[Saved entries]
========
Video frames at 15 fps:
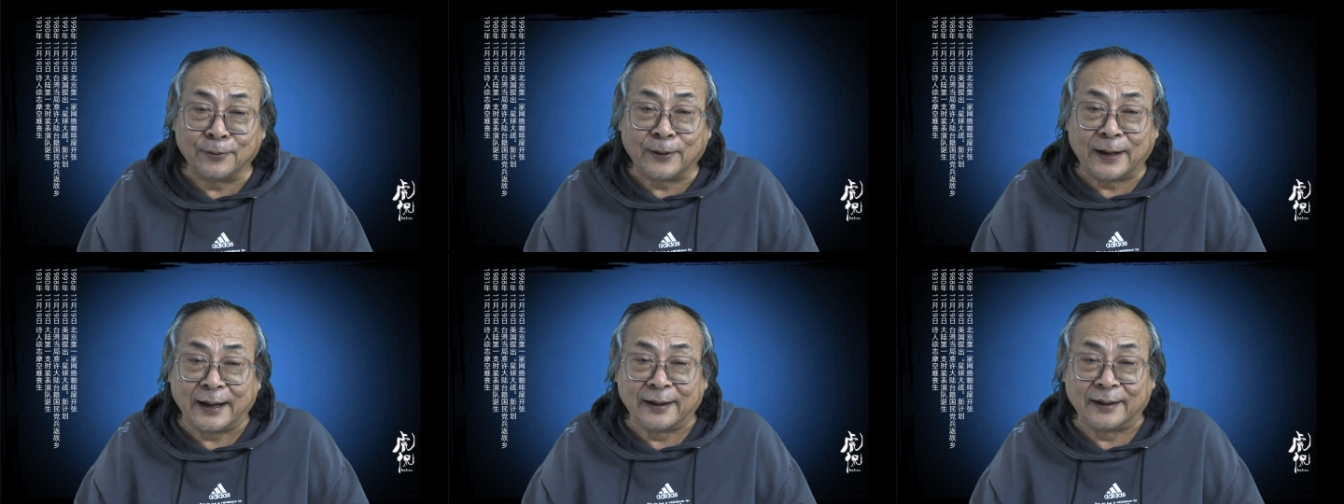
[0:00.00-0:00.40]
了
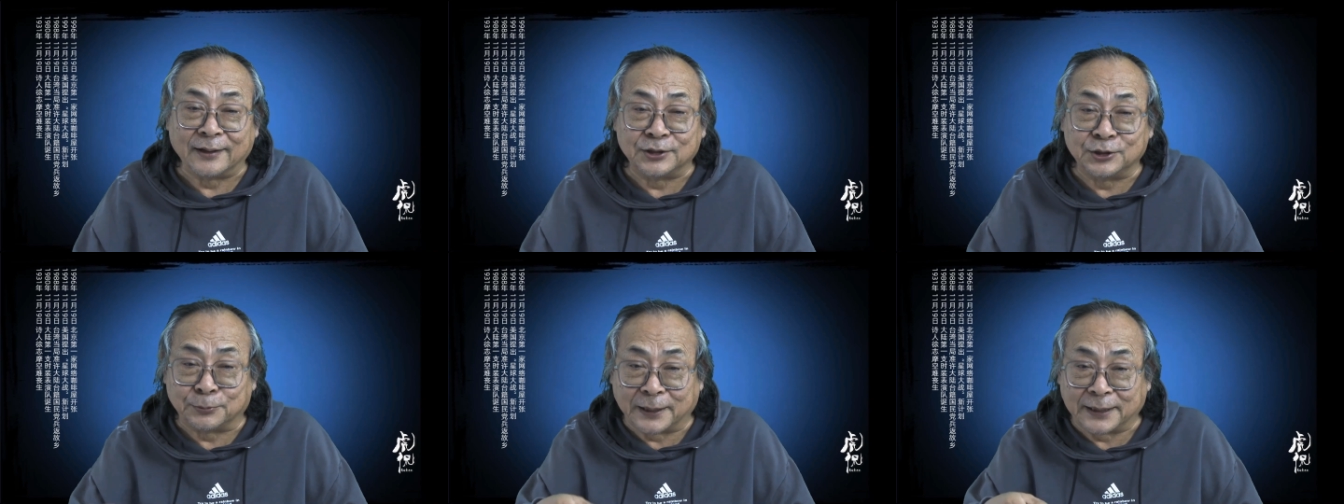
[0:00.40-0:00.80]
话了，
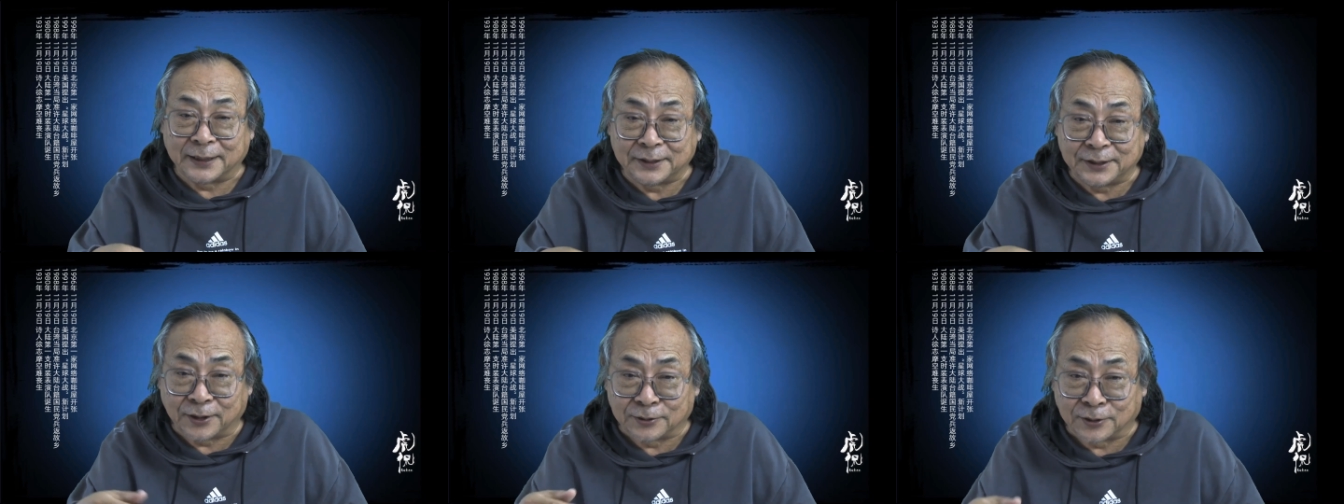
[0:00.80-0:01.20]
就把他
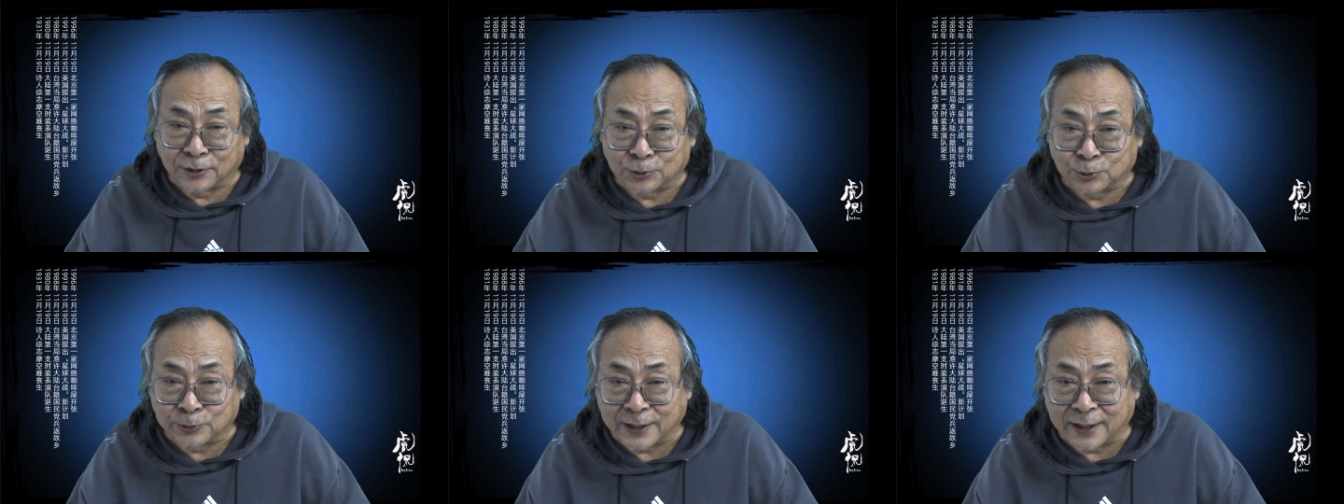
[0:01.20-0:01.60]
调到
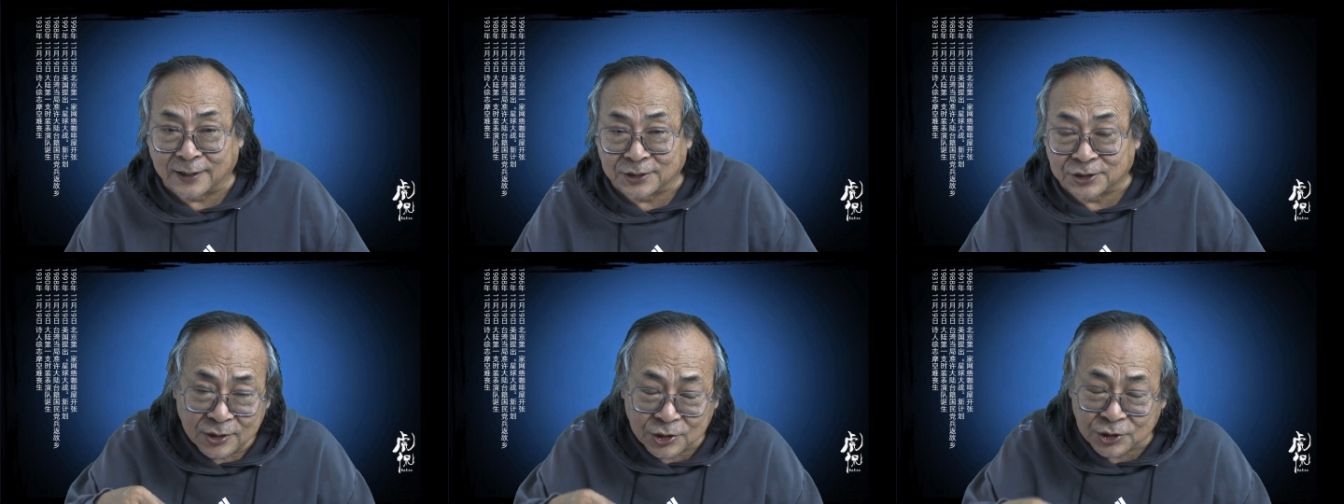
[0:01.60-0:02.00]
了中
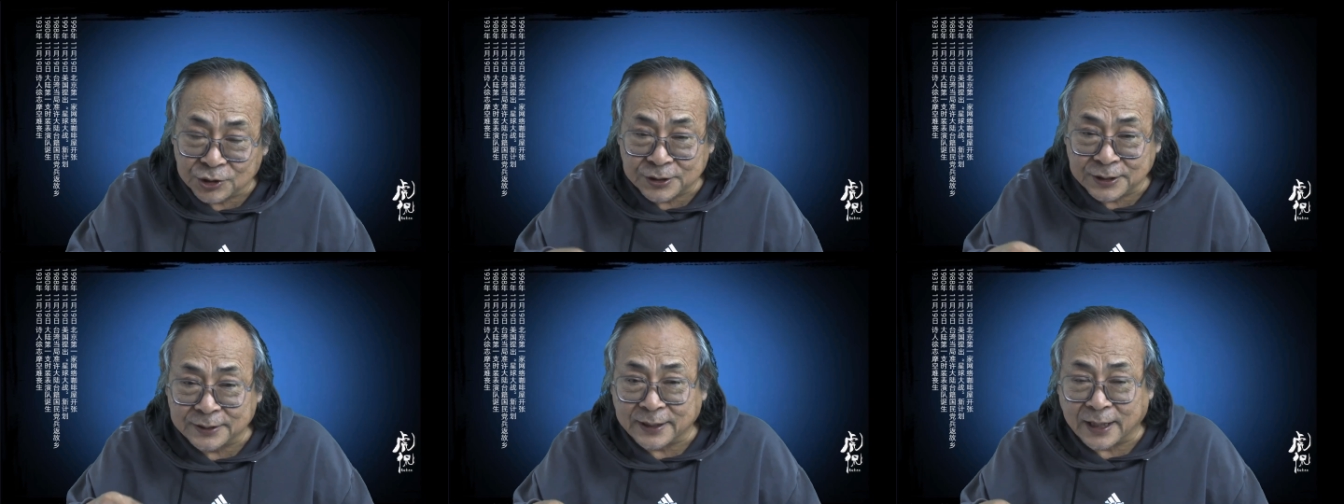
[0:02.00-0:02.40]
央，
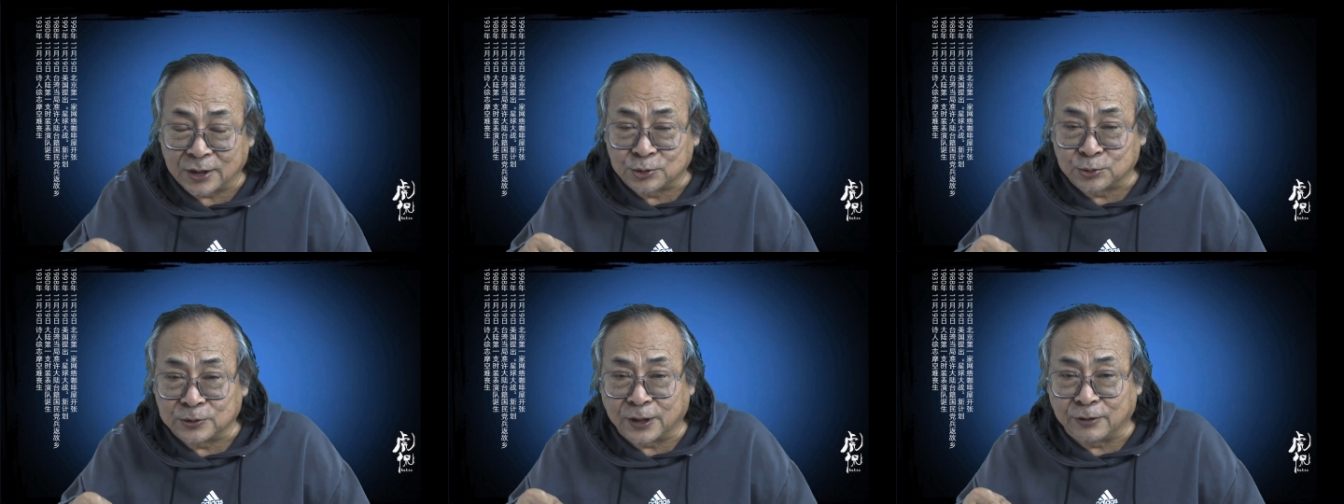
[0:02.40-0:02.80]
直接在
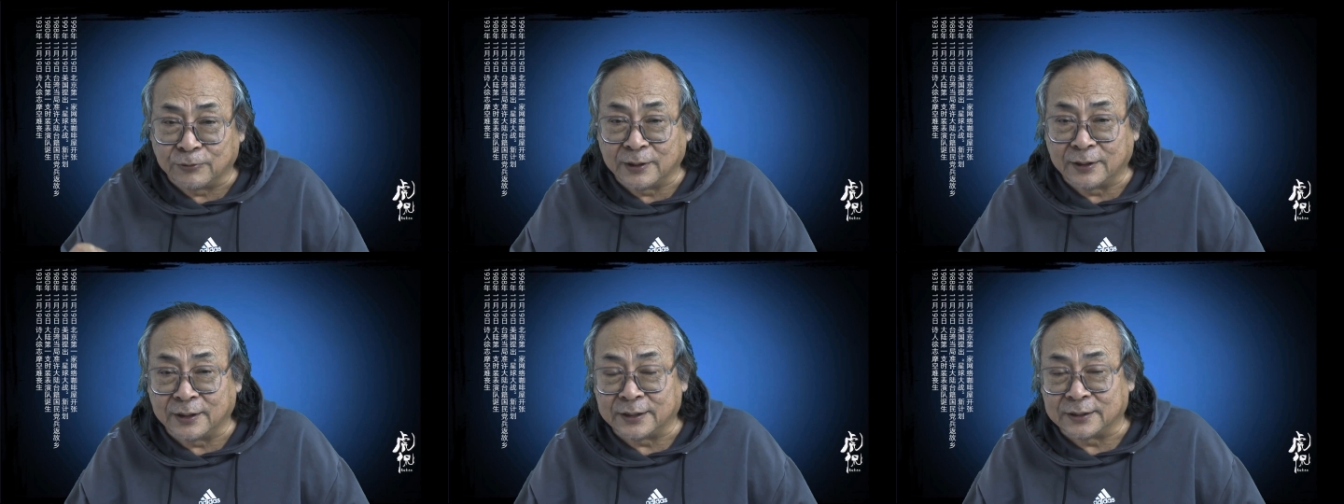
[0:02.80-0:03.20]
中央
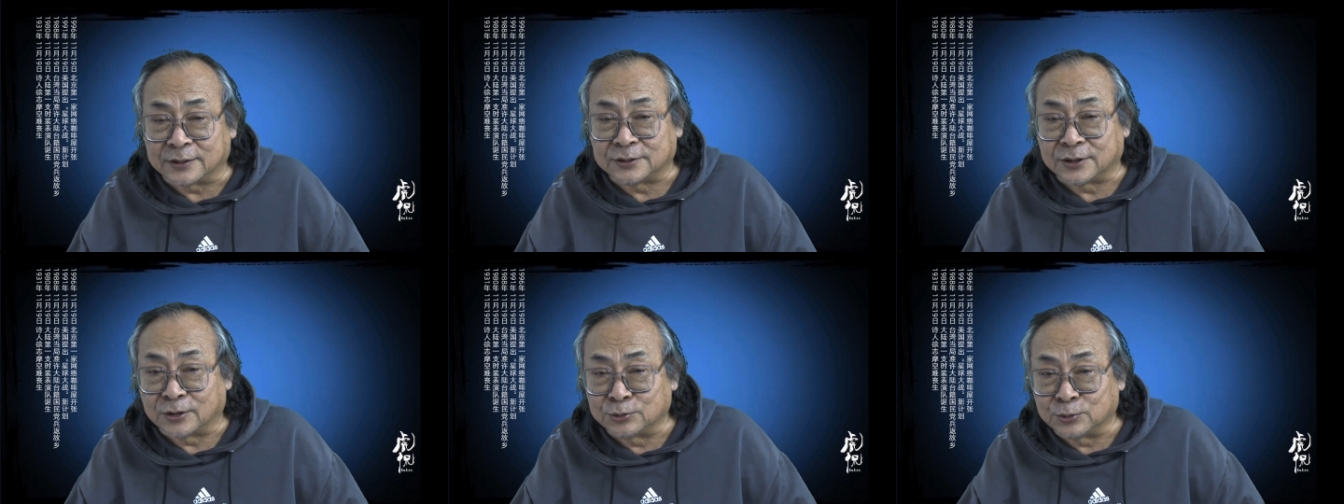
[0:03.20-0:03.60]
文革领导
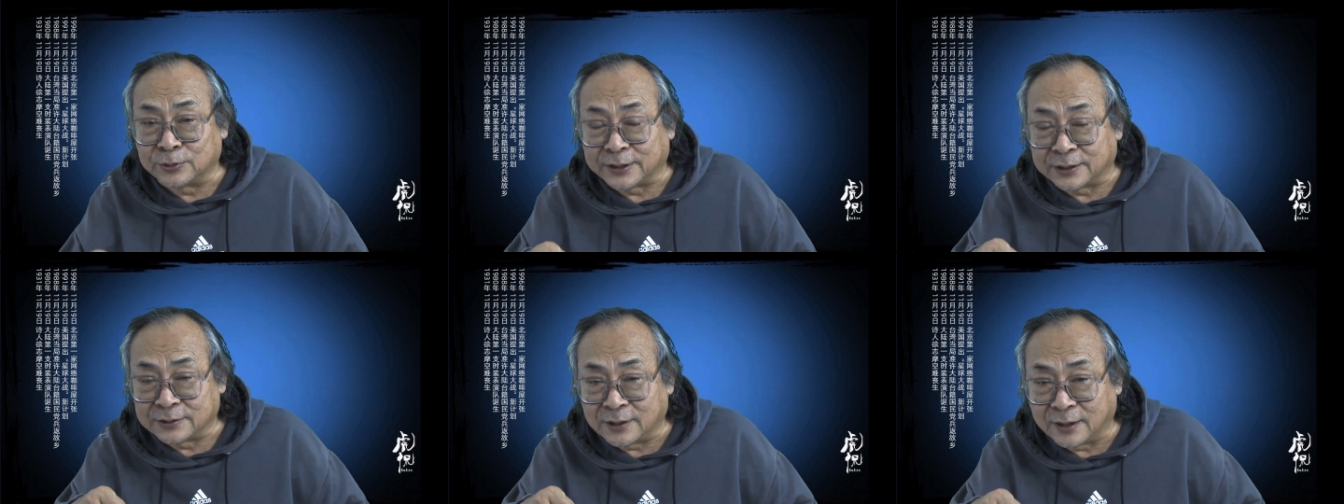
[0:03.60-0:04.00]
小组
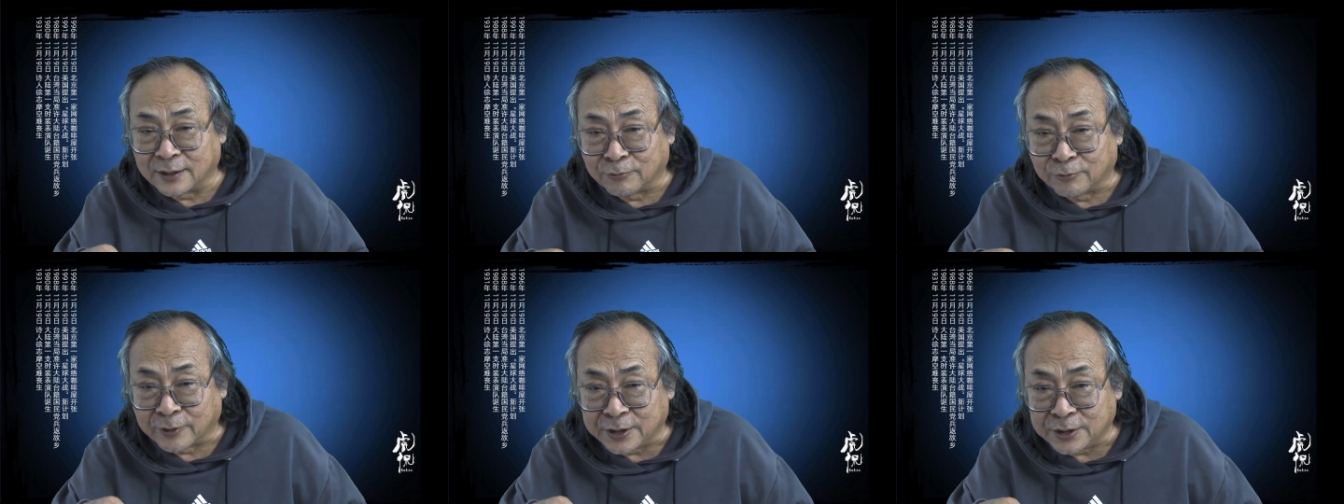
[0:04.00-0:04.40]
里任
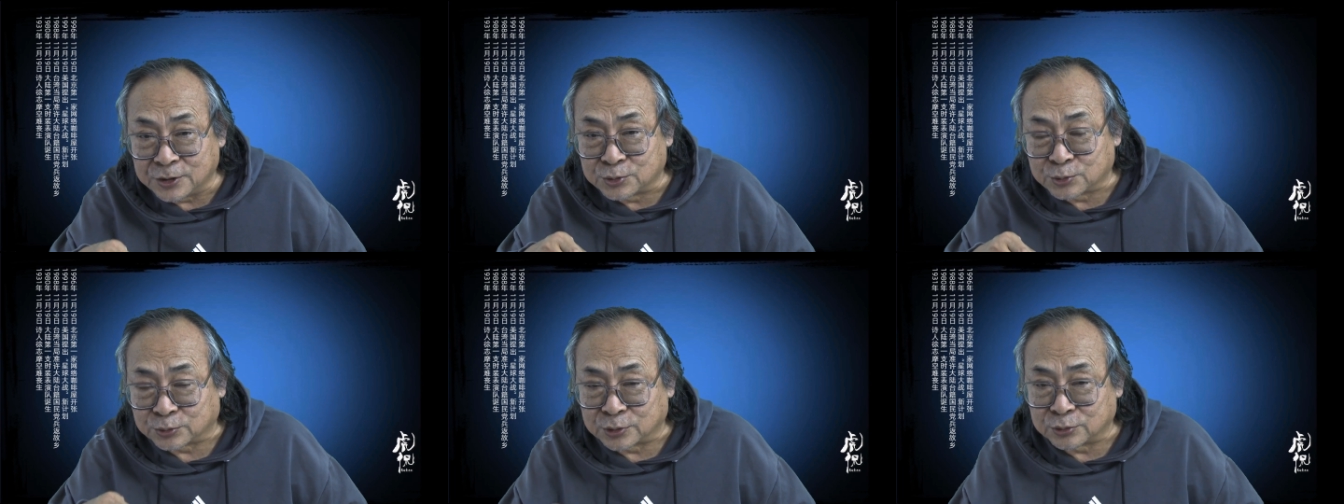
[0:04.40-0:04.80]
了文艺
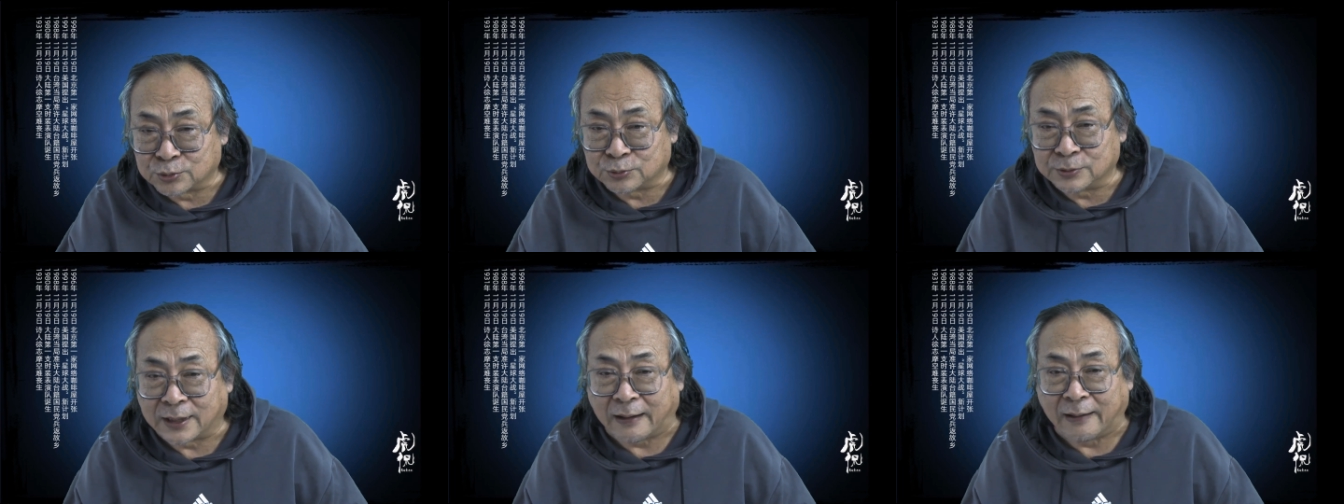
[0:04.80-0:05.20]
组的
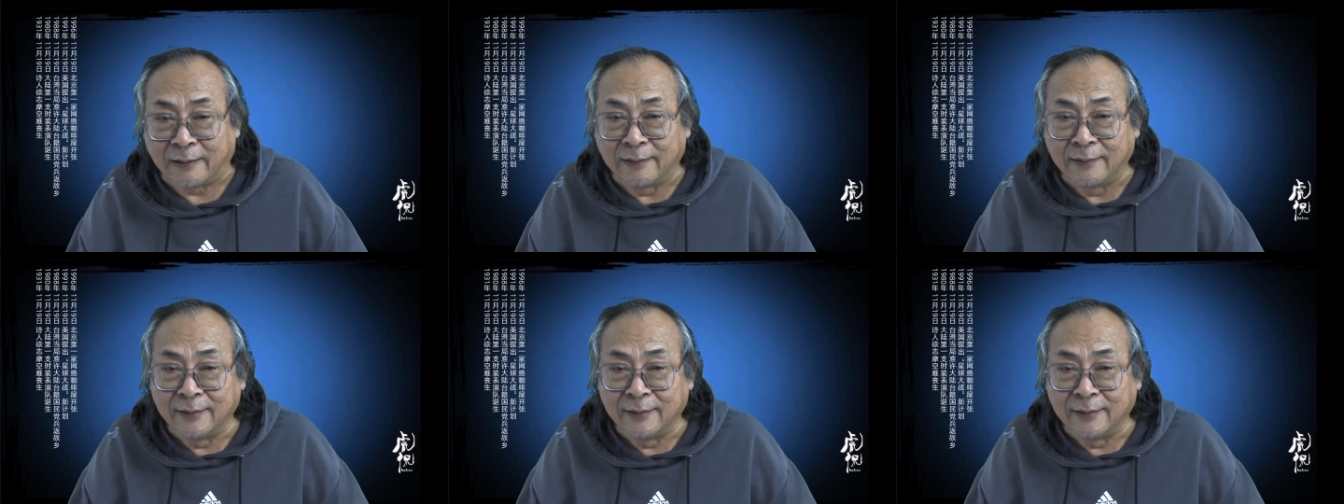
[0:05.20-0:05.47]
组长。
========
* _WHAT YOU HAVE TO DO_: A faithful copy is needed: reproduce all of the data above, leaving the pictures out.

* _OUTPUT FOR THIS TASK_:
Video frames at 15 fps:
[0:00.00-0:00.40]
了
[0:00.40-0:00.80]
话了，
[0:00.80-0:01.20]
就把他
[0:01.20-0:01.60]
调到
[0:01.60-0:02.00]
了中
[0:02.00-0:02.40]
央，
[0:02.40-0:02.80]
直接在
[0:02.80-0:03.20]
中央
[0:03.20-0:03.60]
文革领导
[0:03.60-0:04.00]
小组
[0:04.00-0:04.40]
里任
[0:04.40-0:04.80]
了文艺
[0:04.80-0:05.20]
组的
[0:05.20-0:05.47]
组长。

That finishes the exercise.